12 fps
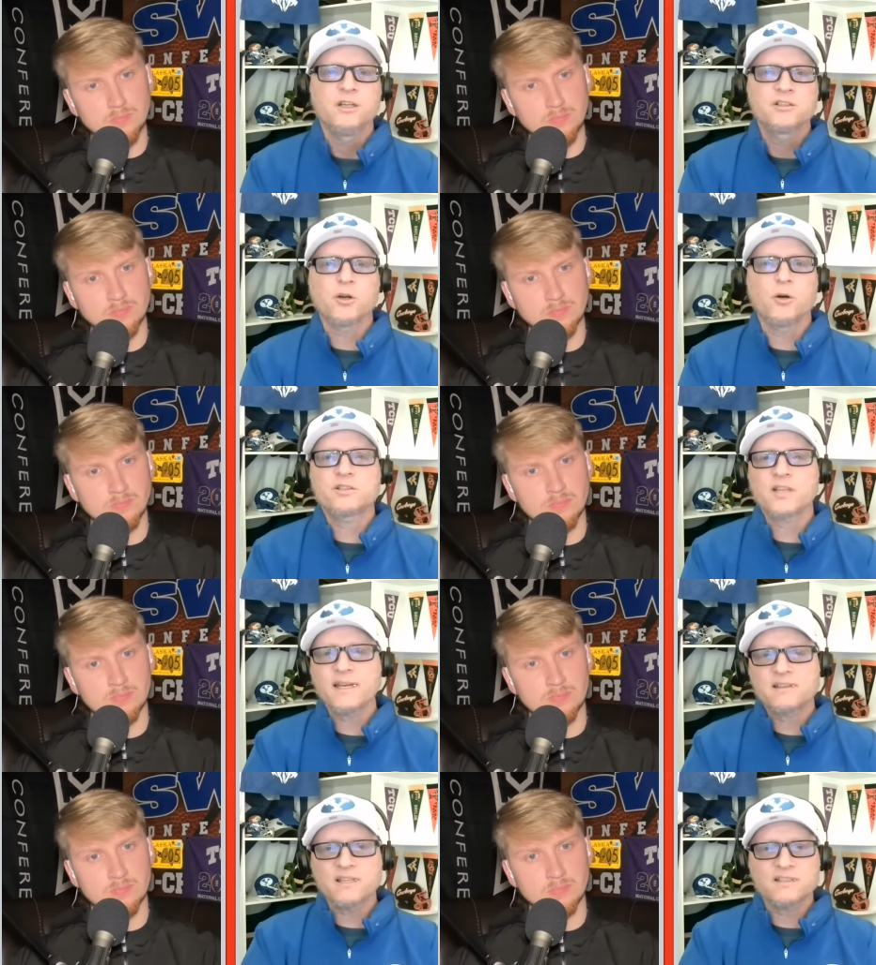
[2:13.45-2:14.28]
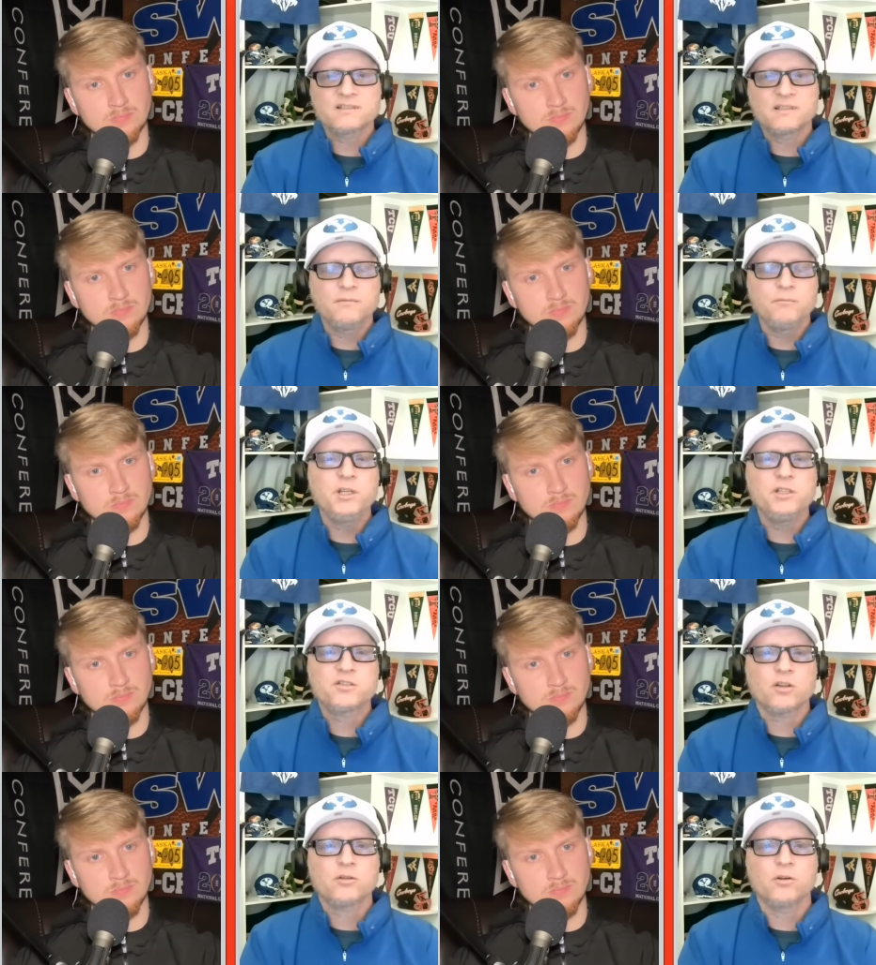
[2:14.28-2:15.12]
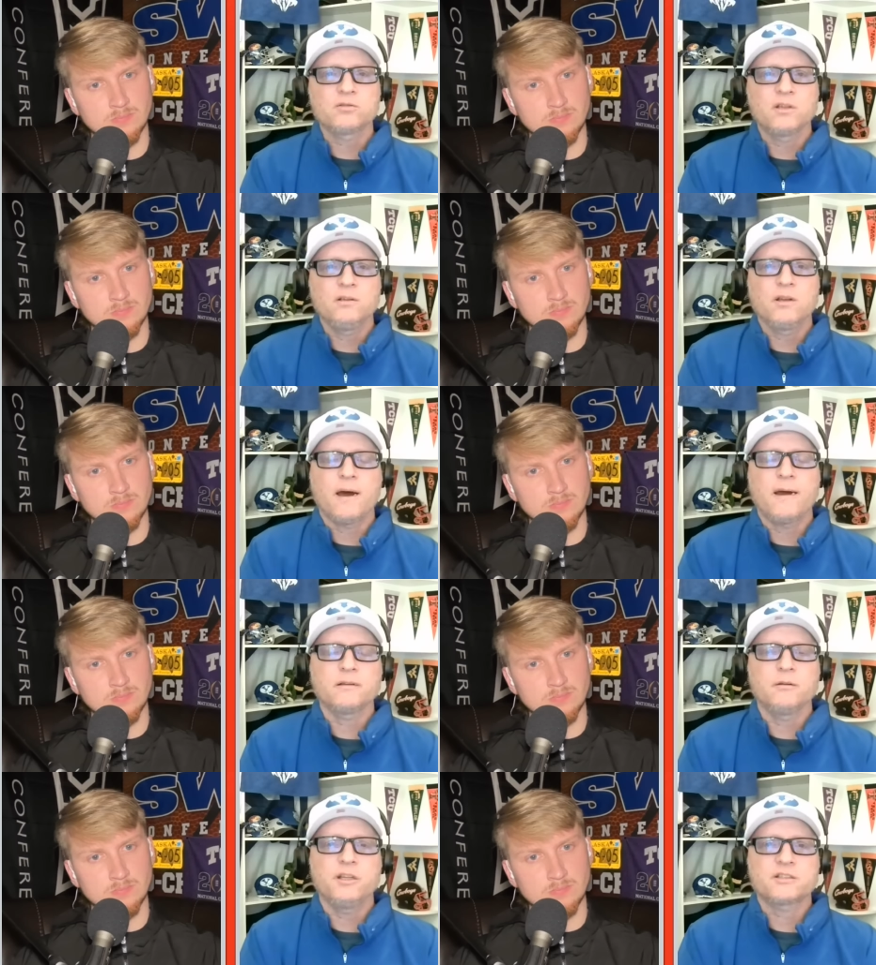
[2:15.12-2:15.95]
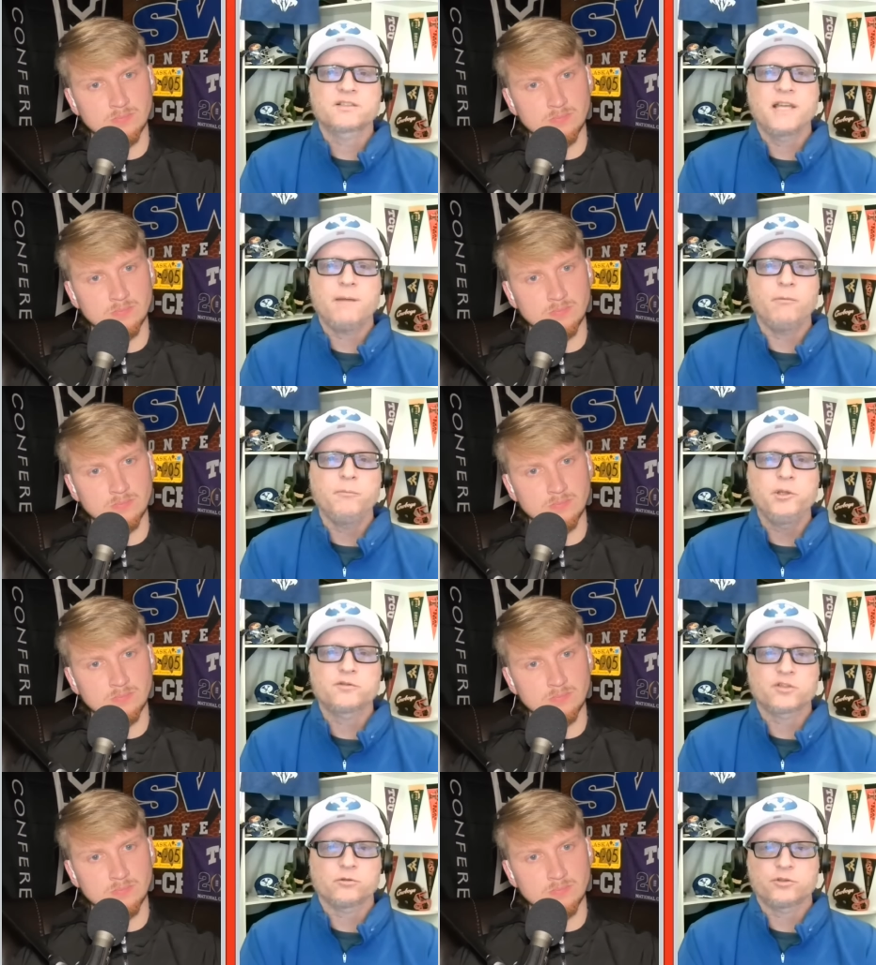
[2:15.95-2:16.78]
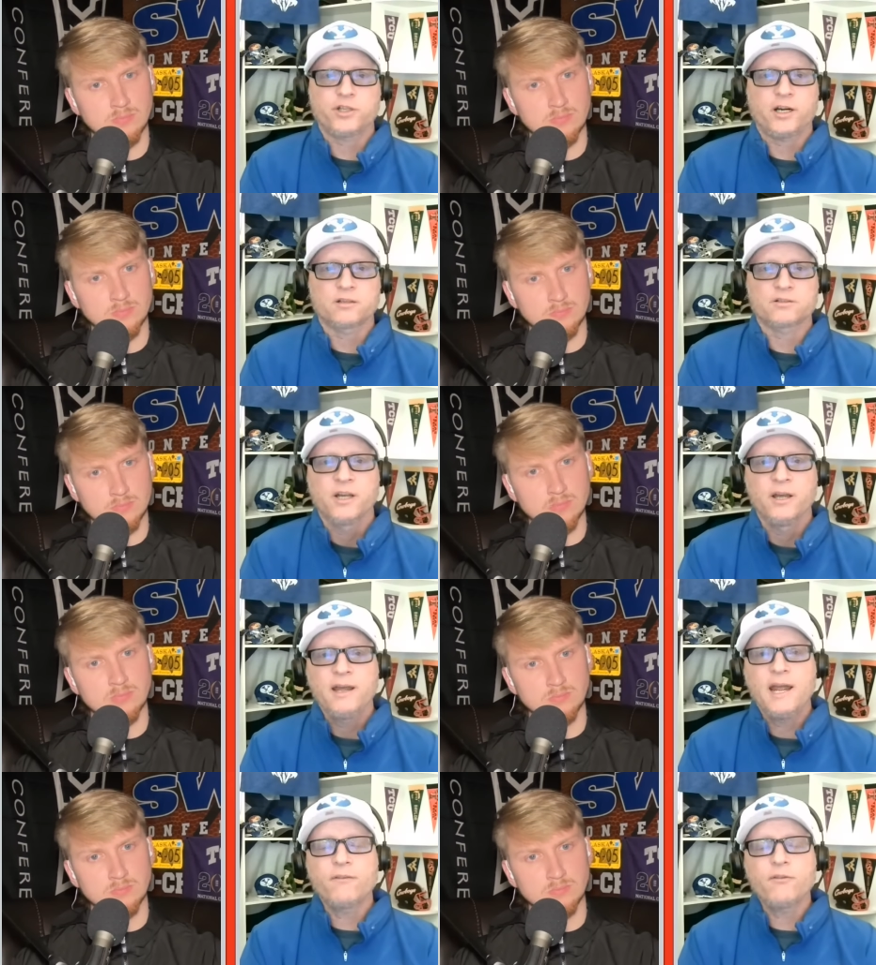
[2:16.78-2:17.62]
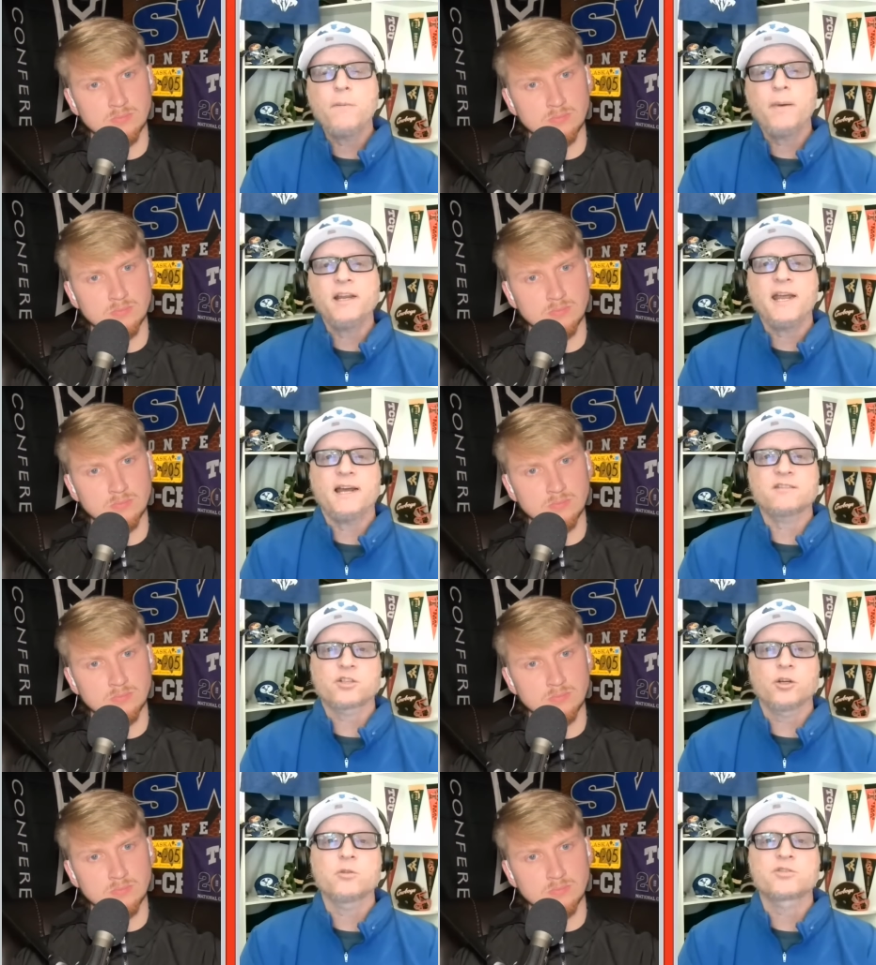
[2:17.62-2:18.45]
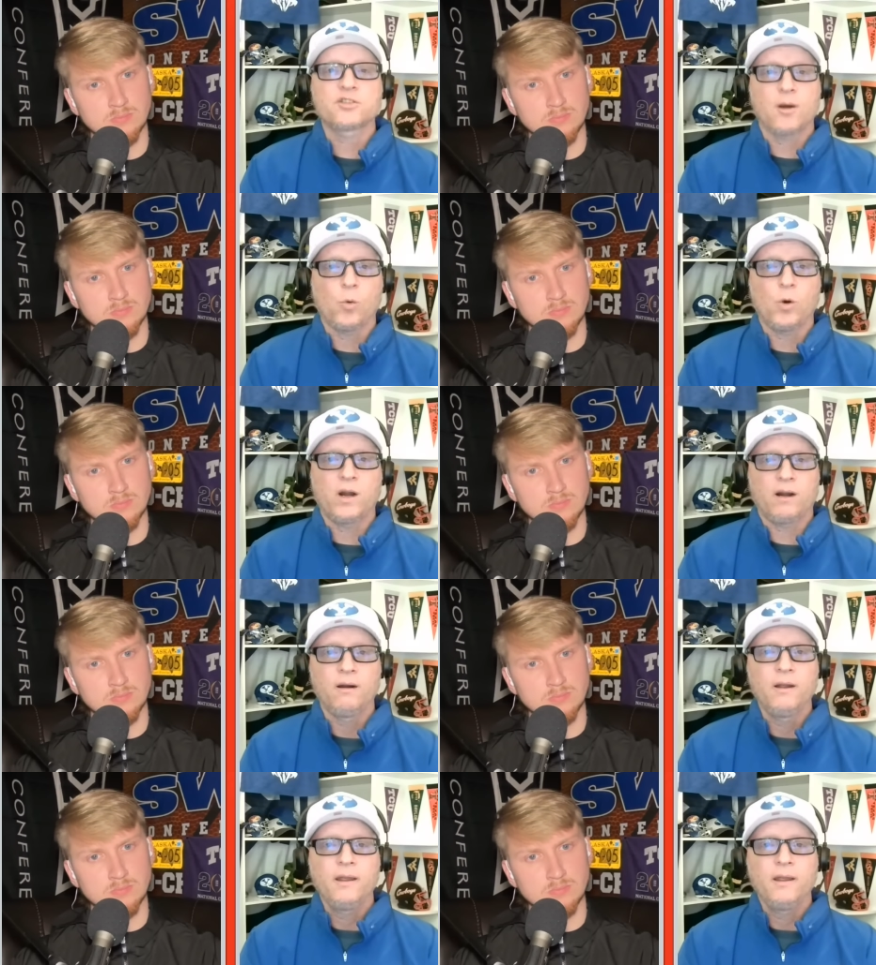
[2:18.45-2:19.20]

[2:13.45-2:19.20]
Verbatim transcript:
Speaker 1: So it's like this musical, uh, this game of musical chairs. Everybody has to go somewhere,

════════

:: TASK DIRECTIONS ::
Nothing but the lines from the one holding "[2:16.78-2:17.62]" through the last line of the entries should be written out, exactly and inclusively, minus the pictures.

:: RESULT FOR THIS EXERCISE ::
[2:16.78-2:17.62]
[2:17.62-2:18.45]
[2:18.45-2:19.20]

[2:13.45-2:19.20]
Verbatim transcript:
Speaker 1: So it's like this musical, uh, this game of musical chairs. Everybody has to go somewhere,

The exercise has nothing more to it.